Problem to work on: Copy each line below exactly as it appears. Pictures are to be omitted.

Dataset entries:
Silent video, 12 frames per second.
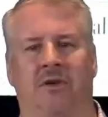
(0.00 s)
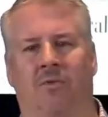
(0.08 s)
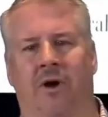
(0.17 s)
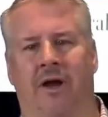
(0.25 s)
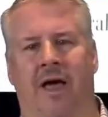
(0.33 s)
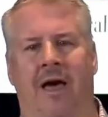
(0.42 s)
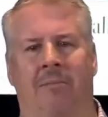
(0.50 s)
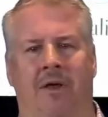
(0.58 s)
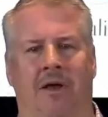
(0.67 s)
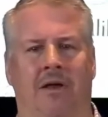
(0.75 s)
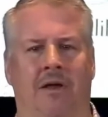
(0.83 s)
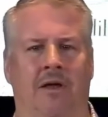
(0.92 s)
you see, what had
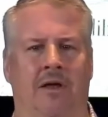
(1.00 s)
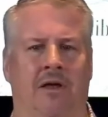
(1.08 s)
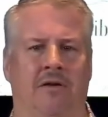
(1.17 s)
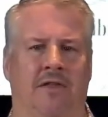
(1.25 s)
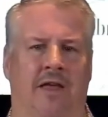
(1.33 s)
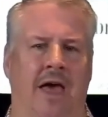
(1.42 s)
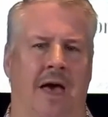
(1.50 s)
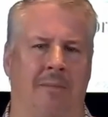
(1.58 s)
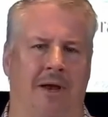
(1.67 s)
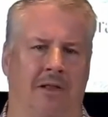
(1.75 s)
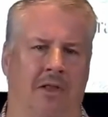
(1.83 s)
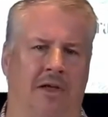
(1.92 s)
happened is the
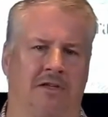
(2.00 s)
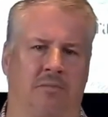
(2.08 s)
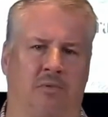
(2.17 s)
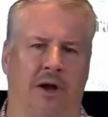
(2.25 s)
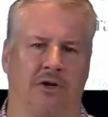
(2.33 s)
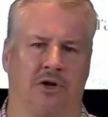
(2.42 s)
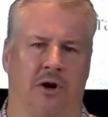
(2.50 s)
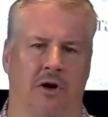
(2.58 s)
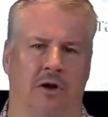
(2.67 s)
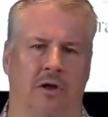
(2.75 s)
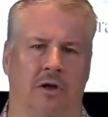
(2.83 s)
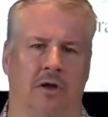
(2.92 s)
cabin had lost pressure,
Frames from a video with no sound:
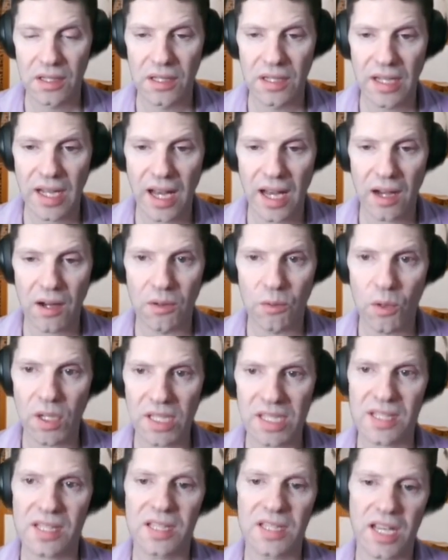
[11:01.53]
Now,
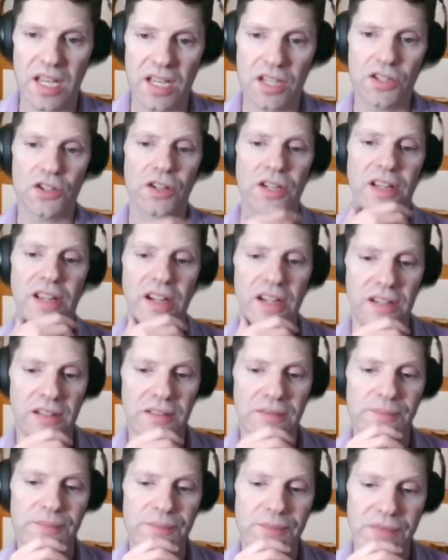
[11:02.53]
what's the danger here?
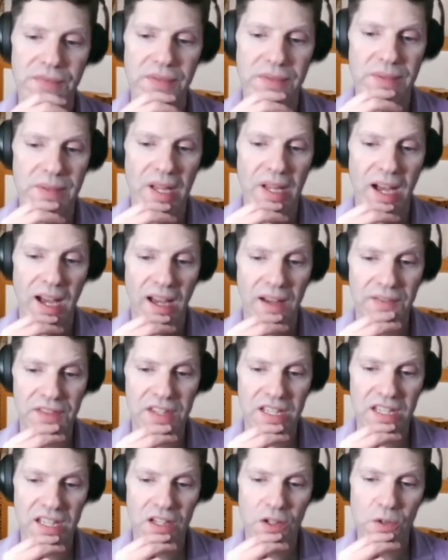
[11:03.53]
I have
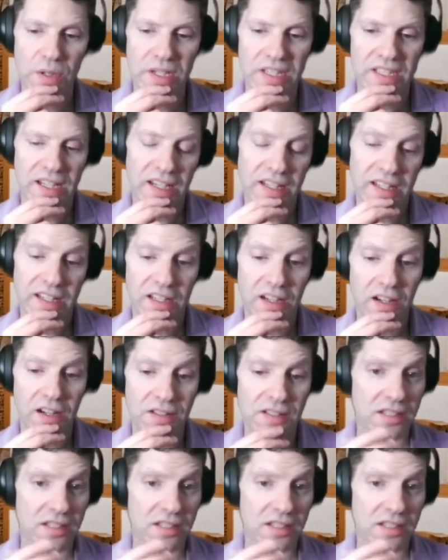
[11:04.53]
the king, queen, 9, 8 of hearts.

Output of the exercise:
Silent video, 12 frames per second.
(0.00 s)
(0.08 s)
(0.17 s)
(0.25 s)
(0.33 s)
(0.42 s)
(0.50 s)
(0.58 s)
(0.67 s)
(0.75 s)
(0.83 s)
(0.92 s)
you see, what had
(1.00 s)
(1.08 s)
(1.17 s)
(1.25 s)
(1.33 s)
(1.42 s)
(1.50 s)
(1.58 s)
(1.67 s)
(1.75 s)
(1.83 s)
(1.92 s)
happened is the
(2.00 s)
(2.08 s)
(2.17 s)
(2.25 s)
(2.33 s)
(2.42 s)
(2.50 s)
(2.58 s)
(2.67 s)
(2.75 s)
(2.83 s)
(2.92 s)
cabin had lost pressure,
Frames from a video with no sound:
[11:01.53]
Now,
[11:02.53]
what's the danger here?
[11:03.53]
I have
[11:04.53]
the king, queen, 9, 8 of hearts.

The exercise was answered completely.